* AIM OF THE TASK
Each record should reappear exactly in your answer, minus any picture.

* RECORDS TO USE
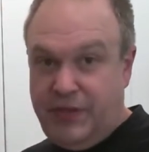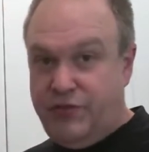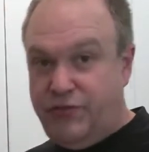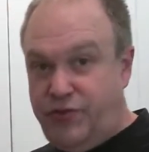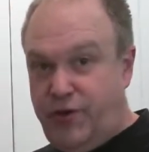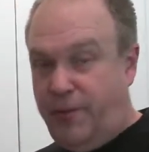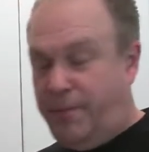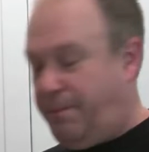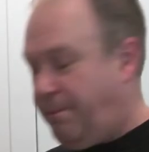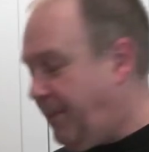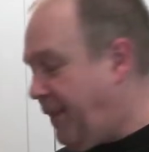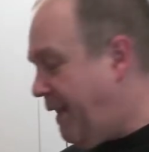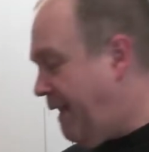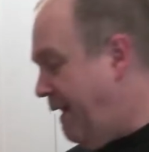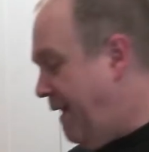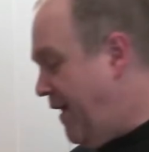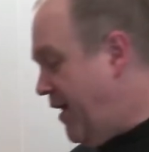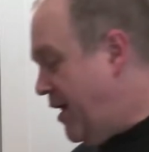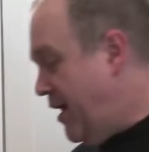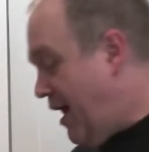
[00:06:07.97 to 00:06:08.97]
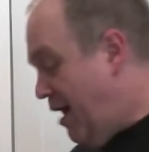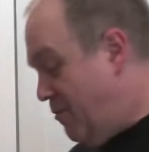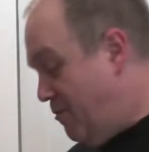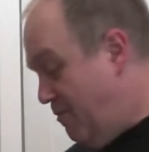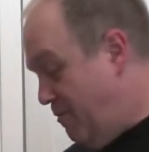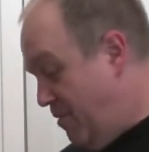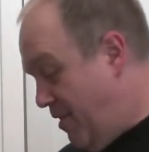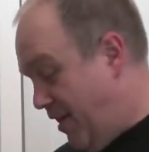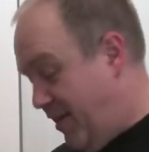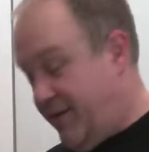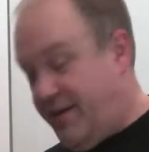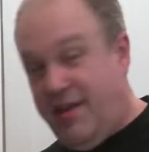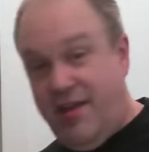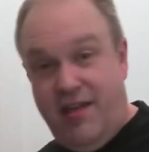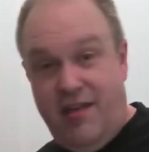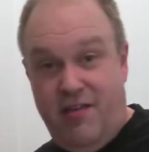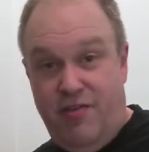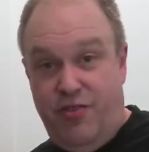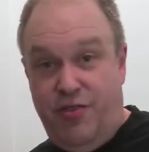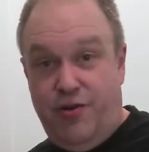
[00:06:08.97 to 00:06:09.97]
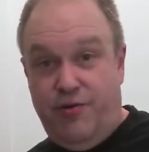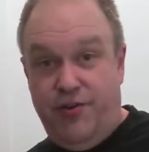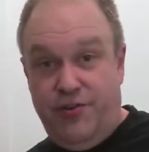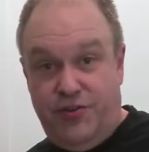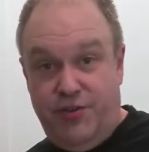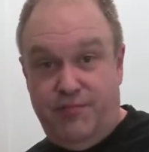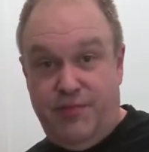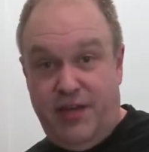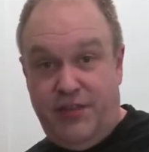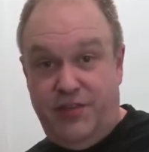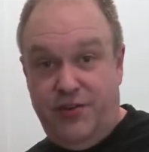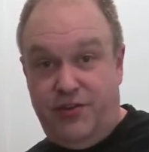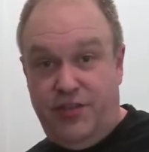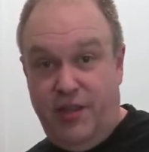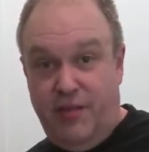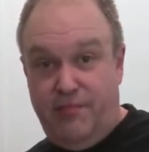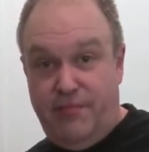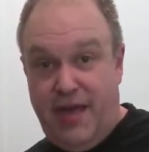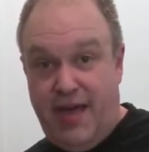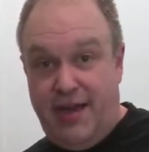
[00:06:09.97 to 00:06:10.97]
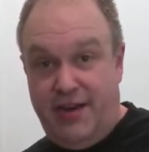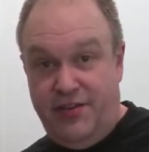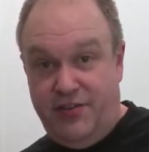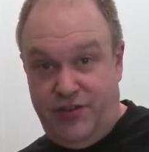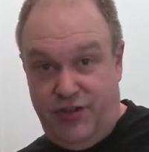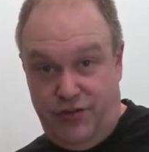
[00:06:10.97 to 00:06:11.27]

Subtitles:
So, but there is a method to the madness,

* ANSWER TO THIS TASK
[00:06:07.97 to 00:06:08.97]
[00:06:08.97 to 00:06:09.97]
[00:06:09.97 to 00:06:10.97]
[00:06:10.97 to 00:06:11.27]

Subtitles:
So, but there is a method to the madness,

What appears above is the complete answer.